HPS designs the cooling surface area, the coil geometry, the air ducting and the conductor shape to produce acceptable hot-spot gradients, regardless of the winding material used.

In terms of aluminium’s lower tensile and yield strength, there have been concerns expressed about its use in cyclic load applications – with aluminium demonstrating only 20% of the rupture stress capacity of copper.
In applications where loads draw high peaks of current, electromagnetic forces can cause movement of conductors and coil leads.

Again, the use of larger sized aluminium conductors addresses this issue, giving the aluminium windings almost the equivalent strength to copper windings.
HPS has found that the ability of its transformers to withstand the long-term mechanical effects of high impact loads or short circuits really depends more on adequate coil balance and lead support than on the choice of conductor material.

Expansion of aluminium due to changing temperatures has caused some problems when bolted connections are improperly installed, as aluminium expands nearly a third more than copper.
With the right type of spring-pressure connection, however, any loosening of joints can be avoided.
This can be done using either cupped or split washers, to provide the necessary elasticity at the joint without compressing the aluminium.
The result is that aluminium joints can perform equally as well as copper joints.

When it comes to connectivity, both copper and aluminium are prone to oxidation and other chemical changes when exposed to the atmosphere.

Cleaning and brushing with a quality joint compound to prevent oxidation is recommended for both materials but is more essential for aluminium.
HPS have a solution for aluminium and copper connectors that involves applying silver or tin-plating to either or both of the conductors in the bolted connection, or by putting a cupal transition plate between the materials.

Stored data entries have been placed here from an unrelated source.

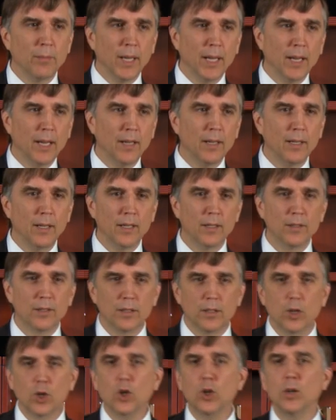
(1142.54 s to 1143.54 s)
made
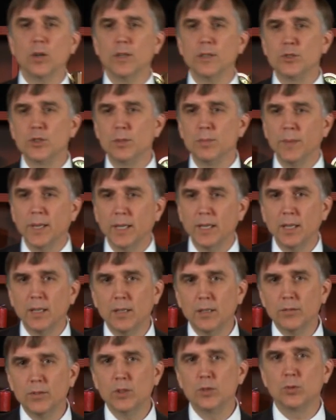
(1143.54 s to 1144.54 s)
encouraged many
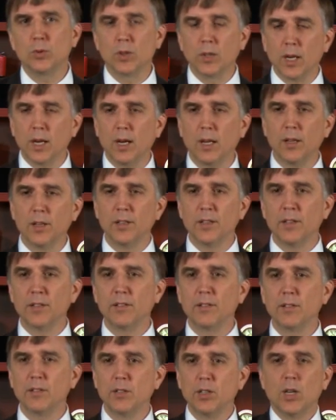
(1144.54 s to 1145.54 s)
individual
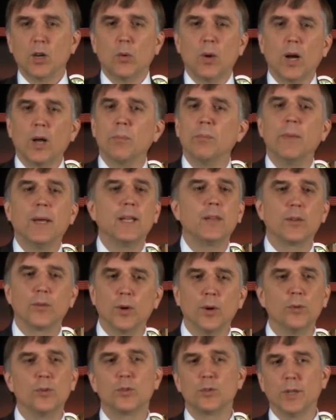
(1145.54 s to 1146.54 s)
colonists to go out and make their
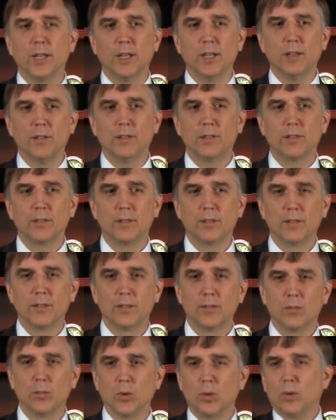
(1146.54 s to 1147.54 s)
own treaties.
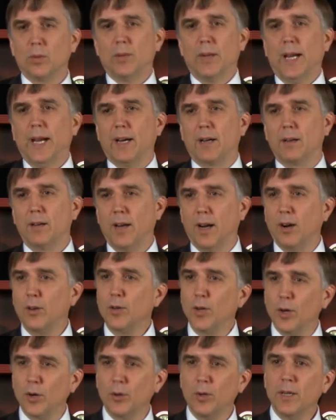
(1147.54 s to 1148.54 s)
Well, heck, I'll
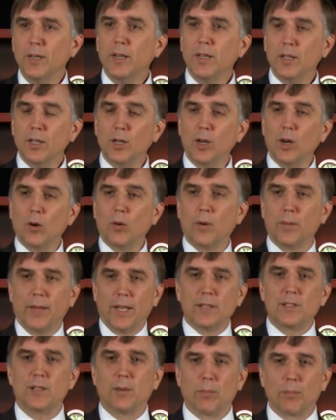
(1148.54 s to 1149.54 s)
go,
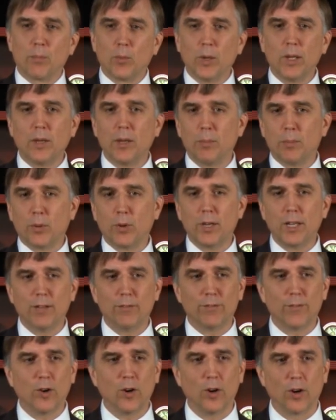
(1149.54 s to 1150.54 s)
that's a really pretty
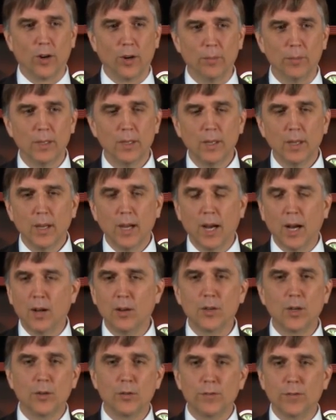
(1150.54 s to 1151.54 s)
farm. I'll
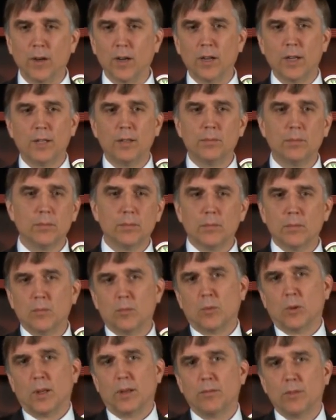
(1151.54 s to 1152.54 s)
go find
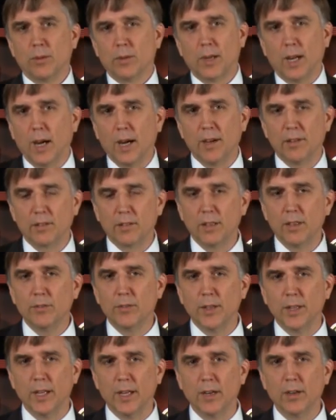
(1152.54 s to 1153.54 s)
whatever guy is
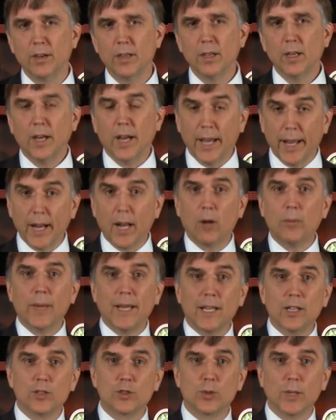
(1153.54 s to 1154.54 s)
living there, and I'll
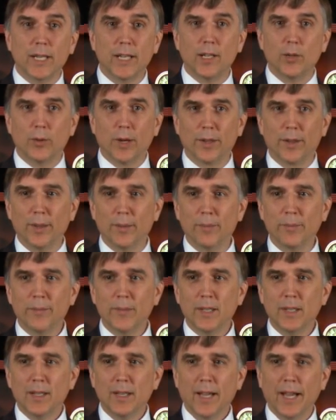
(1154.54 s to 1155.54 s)
make a treaty with him.
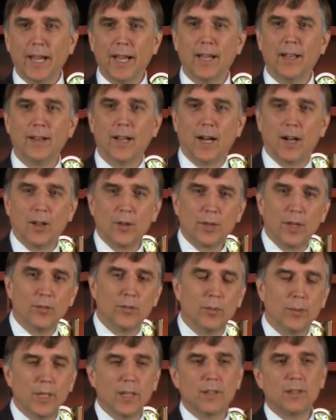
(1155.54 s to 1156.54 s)
And I'll give
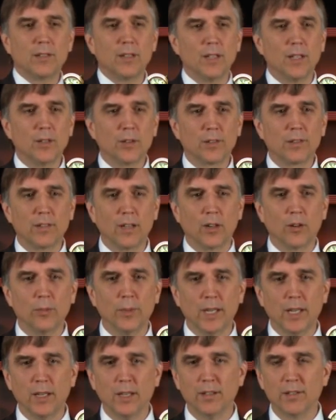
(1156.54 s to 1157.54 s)
him this, and he'll sell
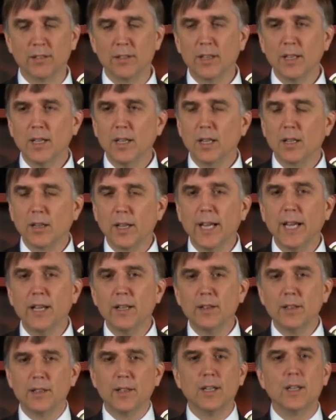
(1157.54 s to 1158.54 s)
me his
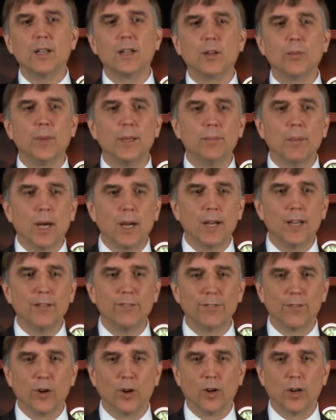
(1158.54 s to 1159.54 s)
land, and then it'll be my
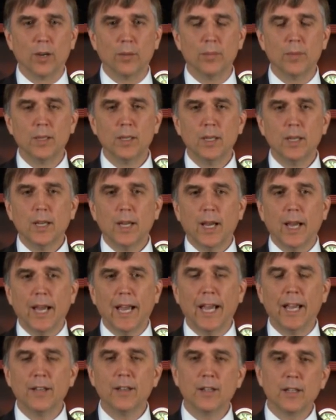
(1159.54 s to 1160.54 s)
farm.
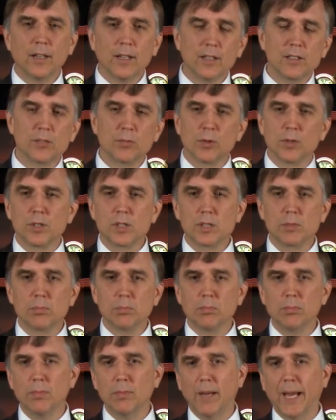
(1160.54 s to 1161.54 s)
And this was
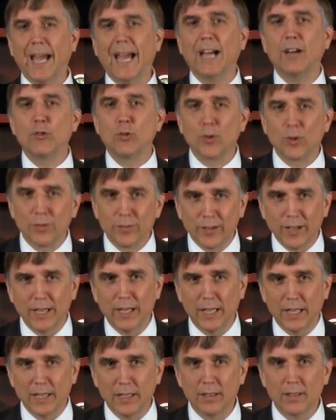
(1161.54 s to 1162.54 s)

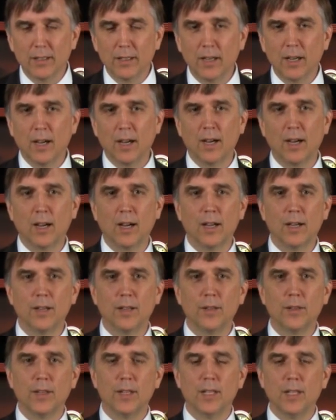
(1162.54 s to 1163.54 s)
aggravating
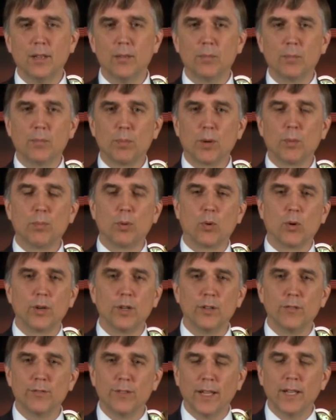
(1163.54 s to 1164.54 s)
the
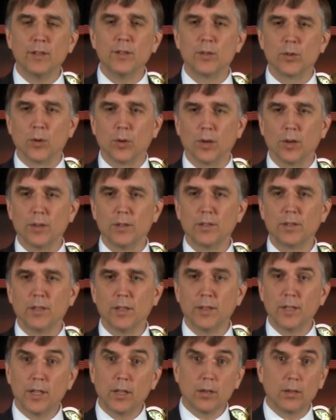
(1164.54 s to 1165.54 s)
purported vendors
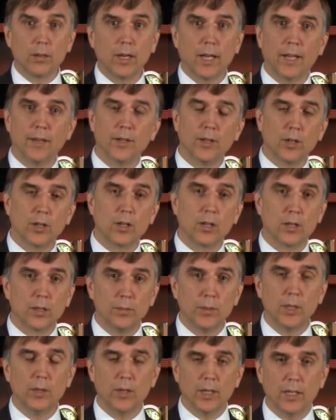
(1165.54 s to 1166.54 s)
and their
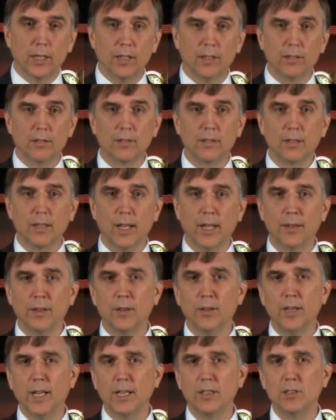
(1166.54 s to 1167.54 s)
communities and
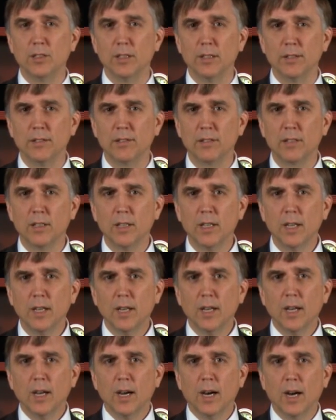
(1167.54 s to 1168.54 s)
their nations,
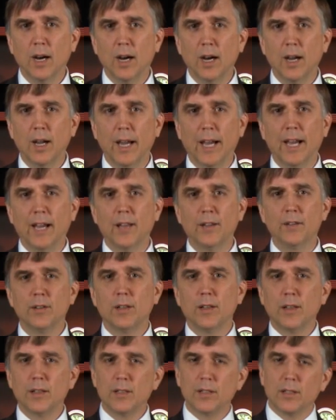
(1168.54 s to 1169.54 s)
and
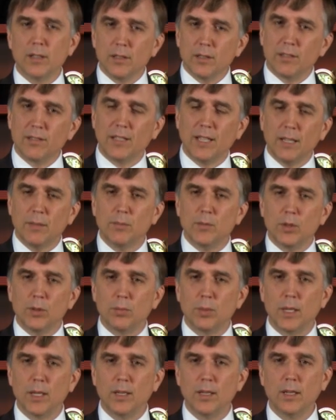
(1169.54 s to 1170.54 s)
seemed to
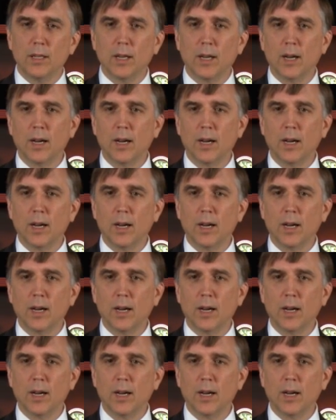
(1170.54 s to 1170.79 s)
be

Claassen emphasises that HPS has developed dry-type transformers for a range of industry applications – from distribution and marine vessels to railway, mining and off-shore rigs.

“Both aluminium and copper have been used in various applications for many years without any problem.
With our innovative design and production procedures, it is possible to avoid the technical limitations of aluminium conductors while retaining the advantages like cost and weight,” he concludes.